YET two more letters about the unreasonableness and excesses of our traffic wardens (Can Anyone Help Me Fight Ticket?, News Shopper, May 17).

What sort of person earns their living this way?

They must be as thick as two short planks, otherwise they would earn an honest living.

One 60-year-old I know told me never in his lifetime has he ever felt any desire to hit anybody until he emerged from a friend's house, in a quiet road, carrying a heavy object and found a warden slapping a ticket on his van after being parked there for two minutes.

How are repair men and delivery drivers expected to do their jobs?

Are doctors, district nurses and removal men targeted too?

A traffic warden's job should be to keep traffic moving, not swooping on drivers in quiet back roads which have no need of the petty restrictions imposed by anti-car councils.

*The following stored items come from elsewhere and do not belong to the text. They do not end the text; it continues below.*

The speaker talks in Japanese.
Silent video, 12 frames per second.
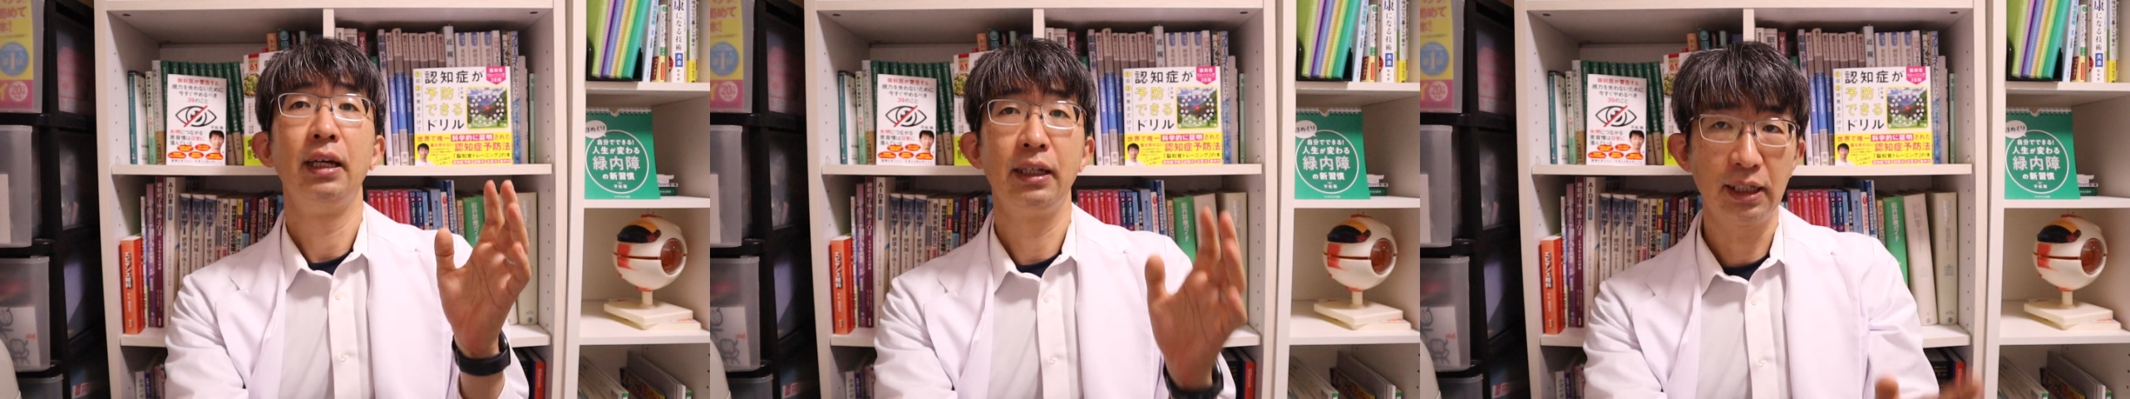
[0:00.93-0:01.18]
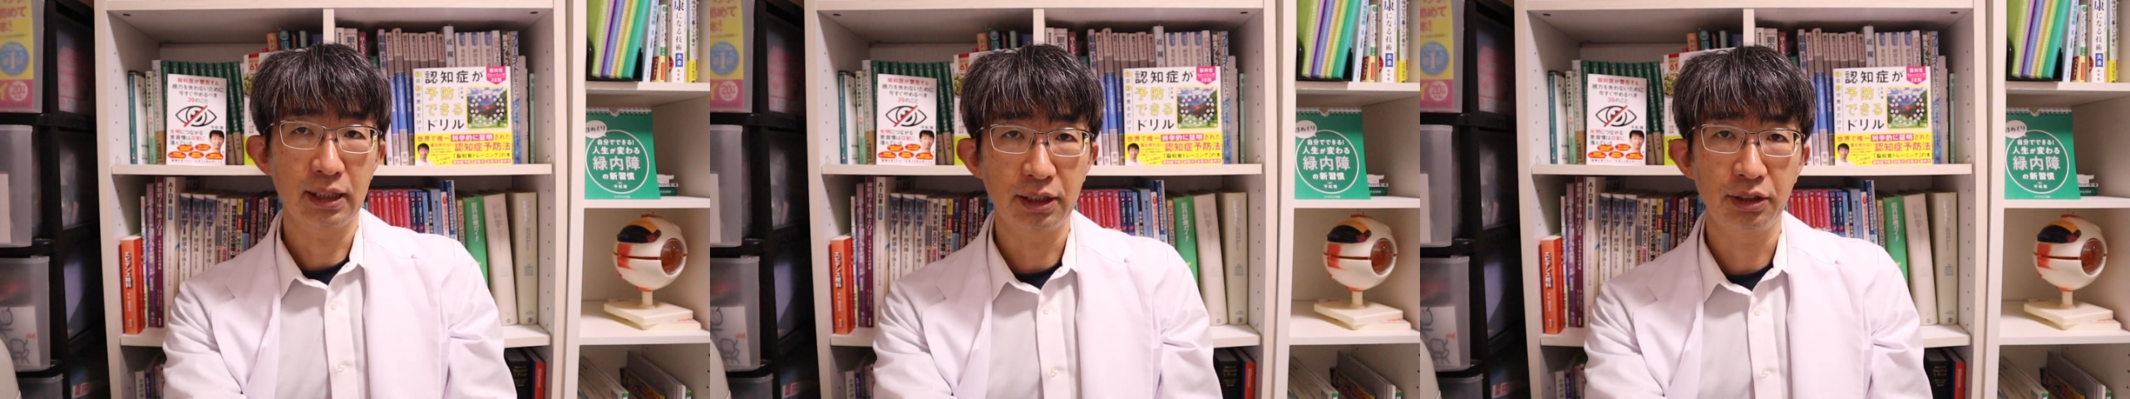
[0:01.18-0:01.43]

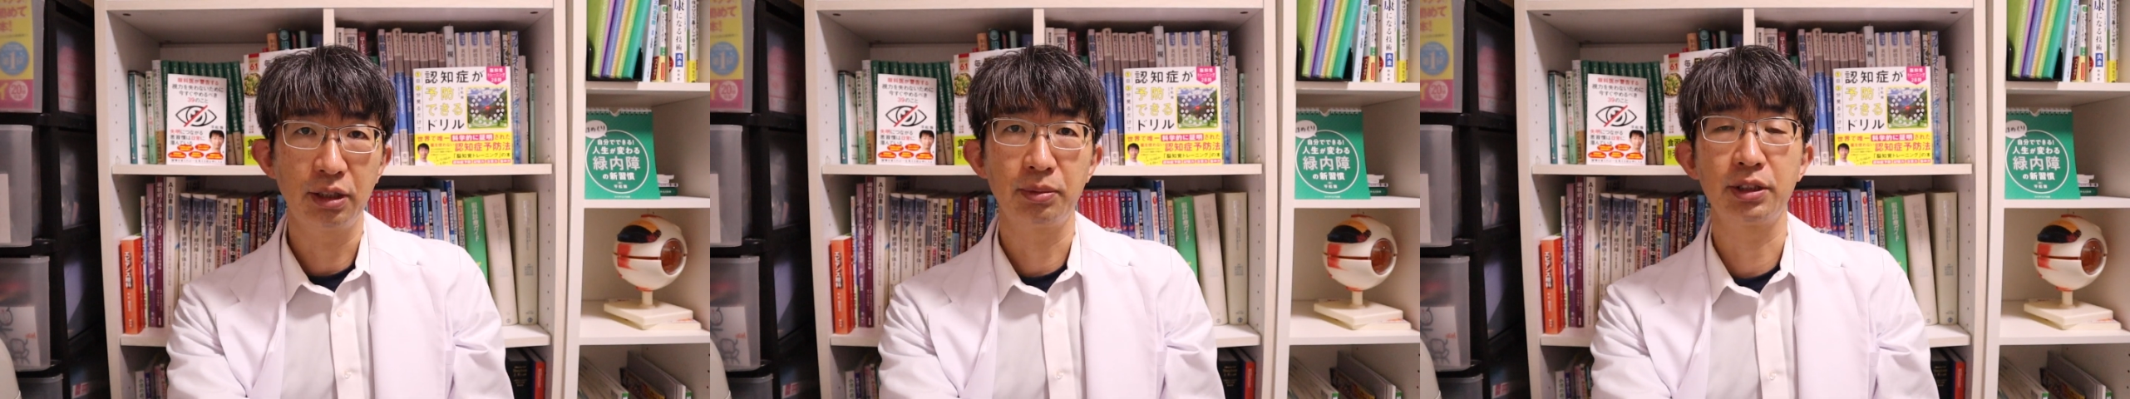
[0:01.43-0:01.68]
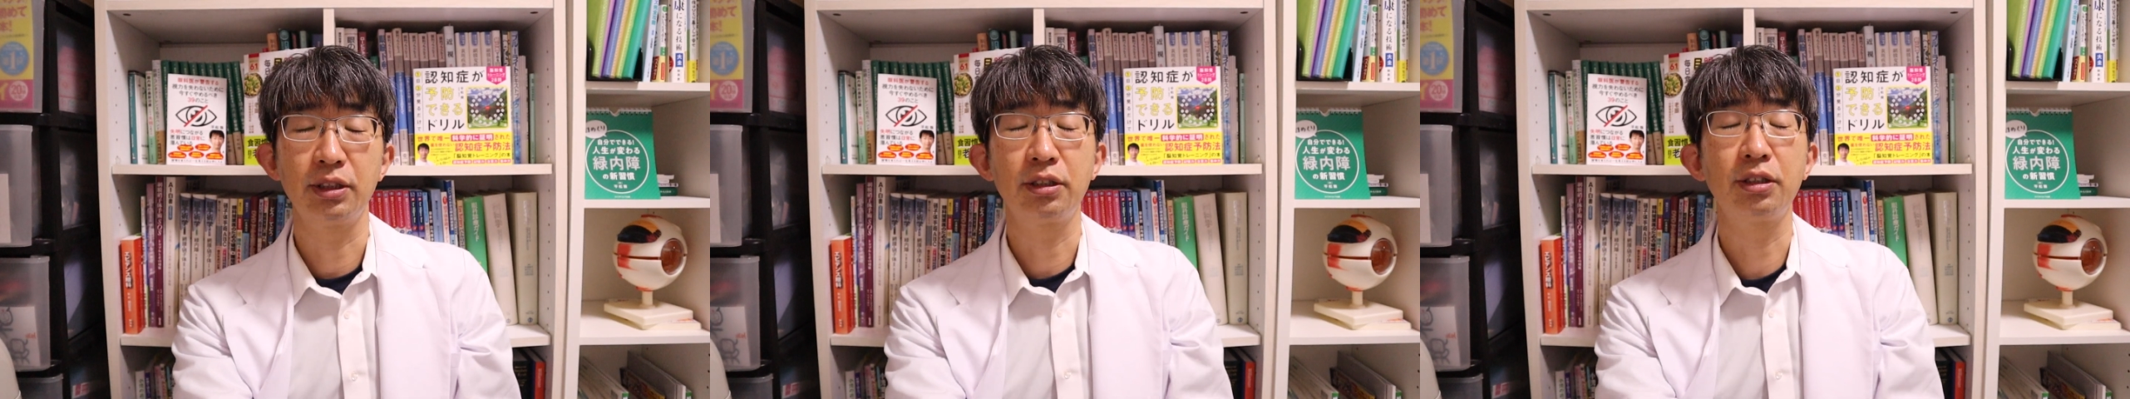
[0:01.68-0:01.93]
眼科の平
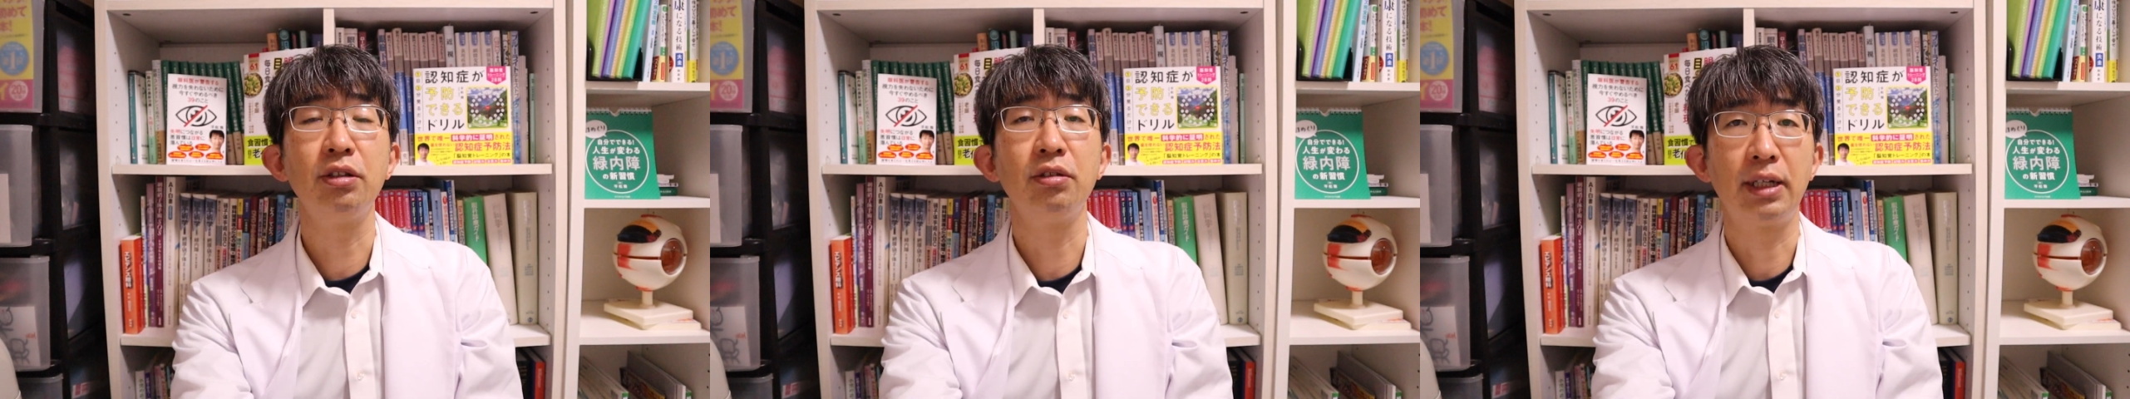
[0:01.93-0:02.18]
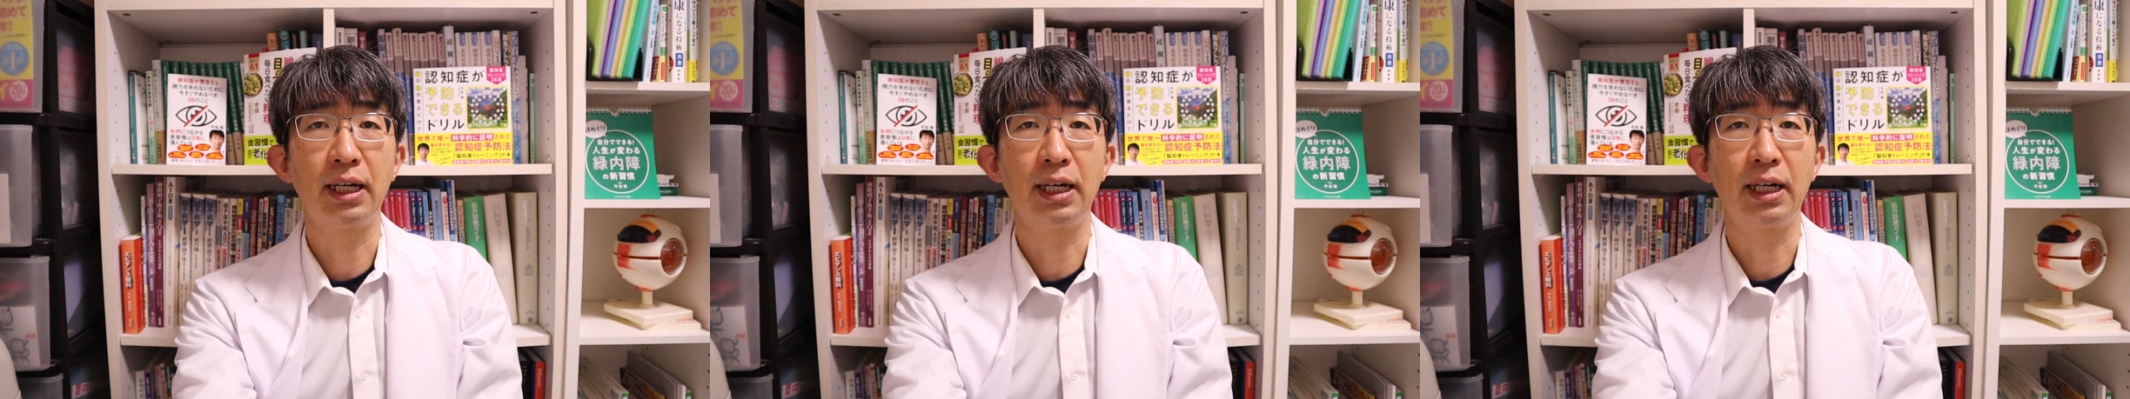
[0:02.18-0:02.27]
松です。今日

I read recently, and perhaps a lawyer can confirm, by some ancient statute Magna Carta only a court of law can impose a monetary penalty.

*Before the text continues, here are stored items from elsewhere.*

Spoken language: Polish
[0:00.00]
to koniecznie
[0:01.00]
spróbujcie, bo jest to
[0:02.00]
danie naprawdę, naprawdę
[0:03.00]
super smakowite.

Until recently, only HM Customs had the power to impose an instant penalty, and this is because of the transient nature of the offender passengers and crews of ships and aircraft. But they always had the option of going to court.

Perhaps if every driver who felt unreasonably treated exercised this option, traffic wardens might think twice.

The root cause is, of course, the need to meet targets.

Our council would know instant popularity and might ensure continuity of tenure, if it not only came up with a sensible traffic management policy, but also instructed Sureways' successor to trust its staff to do their job properly, abandon targets and encourage its wardens to exercise some common sense. Pigs might fly.